Written by Vince Mancini / 01.16.12


The Golden Globes happened last night, and thank God there was a dog in a bow tie there, or else it would’ve been a total loss. To recap briefly, Ricky Gervais was the main reason to watch, and save for a few moderately funny Kardashian jokes, he was thoroughly unmemorable (you can watch his monologue below. It was… okay). The highlight of the night was probably seeing George Clooney talk about Michael Fassbender’s huge penis, because it means George Clooney is as obsessed with the Fasspenis as I am. The other highlight was Seth Rogen taking the stage with Kate Beckinsale and saying, “I’m Seth Rogen, and I’m trying to disguise my enormous erection.”

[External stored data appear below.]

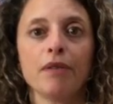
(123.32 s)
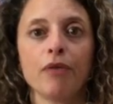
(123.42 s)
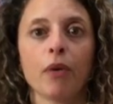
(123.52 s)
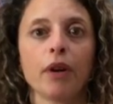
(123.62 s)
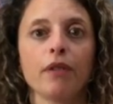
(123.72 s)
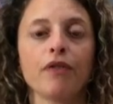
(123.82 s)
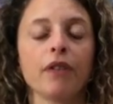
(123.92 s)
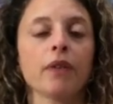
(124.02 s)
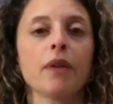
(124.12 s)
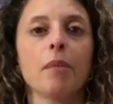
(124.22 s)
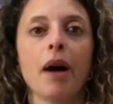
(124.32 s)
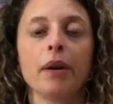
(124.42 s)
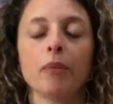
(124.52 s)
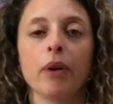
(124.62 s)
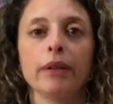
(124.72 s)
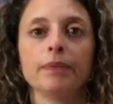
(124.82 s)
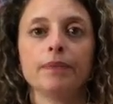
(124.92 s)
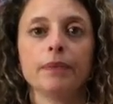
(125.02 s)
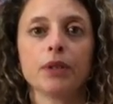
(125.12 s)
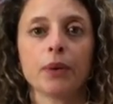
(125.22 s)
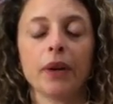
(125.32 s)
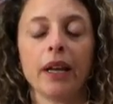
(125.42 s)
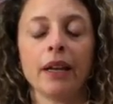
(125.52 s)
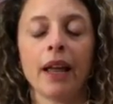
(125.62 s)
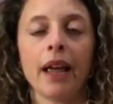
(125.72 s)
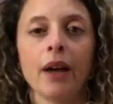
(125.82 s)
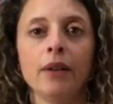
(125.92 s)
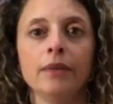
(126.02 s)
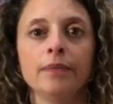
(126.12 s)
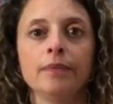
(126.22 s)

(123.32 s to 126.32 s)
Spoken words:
before you fill the bottom one. So inhale.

Basically, it was a great night for boners. The lowlight probably went to Madonna, who won best song (???) and took the stage pretending to be Abe Simpson on Vh-1 Storytellers (“The story of how I wrote this song isn’t so much interesting as it is long…”). Though Michelle Pfeiffer introducing War Horse as an incredible film “about a miraculous horse” was also quite bad. Though it did encapsulate perfectly why I could never like that movie. I don’t trust anyone who could write or say the phrase “miraculous horse” without feeling like an asshole. War Horse and the Iron Lady aren’t films that should win awards, they’re satire that prove how terrible awards shows are.